You can see how he’s become an object of ridicule in some corners of the Internet, a pilgarlic. He made some headlines a couple of years ago for settling a lawsuit with Hewlett-Packard in which he was asking for half a billion dollars on account of the company causing him “irreparable damage and harm”. Said damage and harm stemmed from a penis-measuring app on Hewlett-Packard’s Palm OS platform that was aptly called “Chubby Checker”. The app asked you to enter a man’s shoe size and it would promptly spit out his dick dimensions. It would be splendid if they made one for IQs.
The satirical video artist Vic Berger has used Chubby as a subject in several of his surreal creations. Chubby’s unique stature as a household name and simultaneously as an almost entirely forgotten figure makes him an ideal choice for this sort of thing. Berger’s videos focus on Chubby’s sometimes too-intense stare, or his exceedingly high self-regard, and also his habit of violating the personal space of the unsuspecting moms and female news reporters for whom he demonstrates the Twist. “Violating their space” is my polite way of saying that he thrusts his pelvis at and into their fundaments while they do his silly dance. In practice, he doesn’t seem so much to dance apart to the beat, but more on top and through.

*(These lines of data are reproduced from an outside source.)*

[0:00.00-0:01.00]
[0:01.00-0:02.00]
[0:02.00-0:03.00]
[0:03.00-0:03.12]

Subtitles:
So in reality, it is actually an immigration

And speaking of pelvic thrusts, in addition to the three grown children he has with his wife of 50-plus years, he also fathered former WNBA player Mistie Bass in 1983. To his credit, he seems to have been at least somewhat involved (read: financially) with her upbringing, and they apparently have a real father-daughter relationship now that she’s an adult. In comparison to many of his contemporaries — Chuck Berry comes to mind — he comes off as a puritan in this regard. (Chuck’s autobiography is dotted with vivid tales of conquest and his sexual proclivities are the stuff of urban legend, yet he married Toddy Suggs all the way back in 1948 and they remained married until his death.)

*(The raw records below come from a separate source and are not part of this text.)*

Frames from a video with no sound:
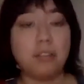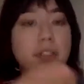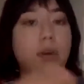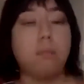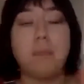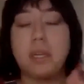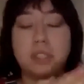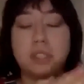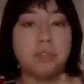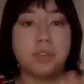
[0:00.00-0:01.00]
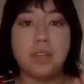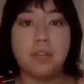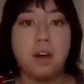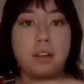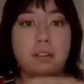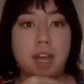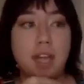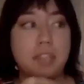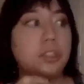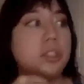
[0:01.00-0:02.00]
So make sure it's free of all the
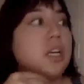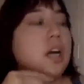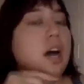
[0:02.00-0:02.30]
flesh,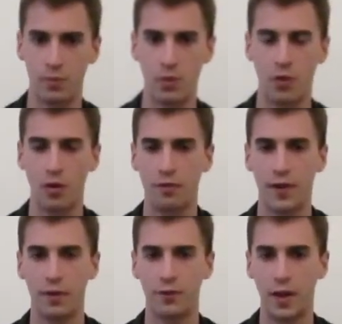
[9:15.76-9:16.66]
you're not a
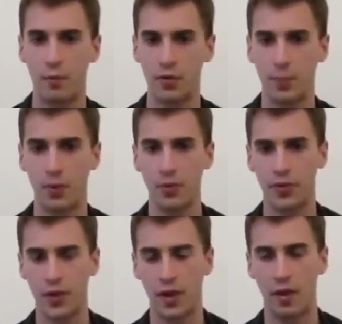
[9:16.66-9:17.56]
fan of
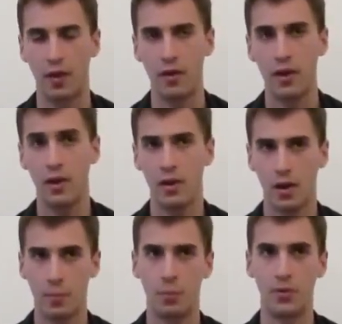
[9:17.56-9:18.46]
GetResponse, then
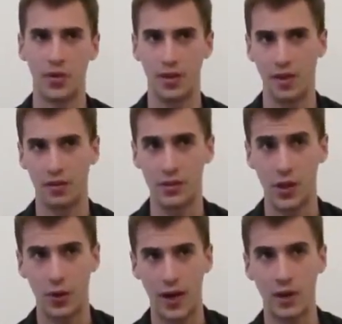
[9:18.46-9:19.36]
I'd probably say then
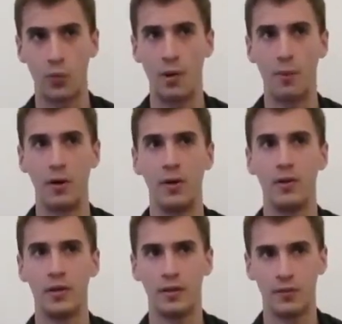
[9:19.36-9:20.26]
go
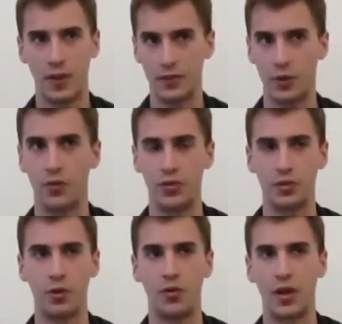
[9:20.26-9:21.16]
Aweber, then
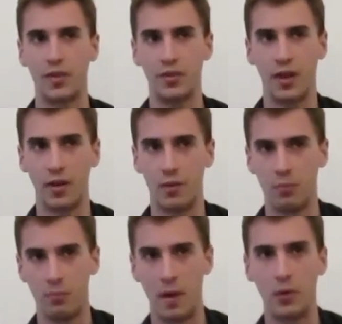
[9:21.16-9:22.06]
Constant Contact,
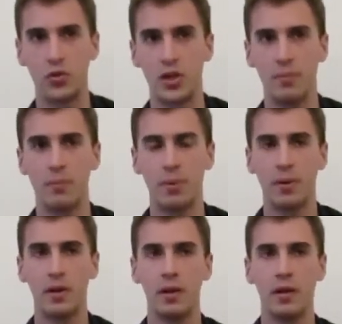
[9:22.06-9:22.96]
then MailChimp.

A note about Chubby’s marriage to the Dutch Miss World of 1962, Catharina Evans, née Lodder: It’s endured, and that’s probably all that needs to be said about it. They look happy together in the photos on Chubby’s website. But one point: After their wedding in April of 1963, the pastor who officiated the ceremony had to resign from his parish due to his becoming the target of a racial backlash. Indeed, there were protesters outside of the venue and a police presence in case it turned violent. Interracial marriage was legal in New Jersey in 1963, but it was nonetheless fraught with controversy and personal risk. This was still several months before Kennedy’s assassination, the time to which American culture’s obsessive appeals to nostalgia would have us look back longingly. M mind, this was Chubby Checker we’re talking about, the right kind of Negro, a light-skinned, famous black man, the dance-craze kid with good manners and proper bearing. But marrying a white woman? A beauty queen, even? That was a bridge too far for the revanchists, even in the northern state of New Jersey.
Through the course of working on this article, I’ve asked several people about Chubby Checker and whether they could recall what he’s known for. To a person, they were familiar with his name, and there was a general consensus about his being a singer, but very few of them could identify his signature song. This was surprising. Just a bodiless name from a bygone era. One of my coworkers was sure he was long dead. When I asked a friend’s mother about Chubby, she replied, “Didn’t he just die?” Poor Chubby Checker, she had him confused with Chuck Berry.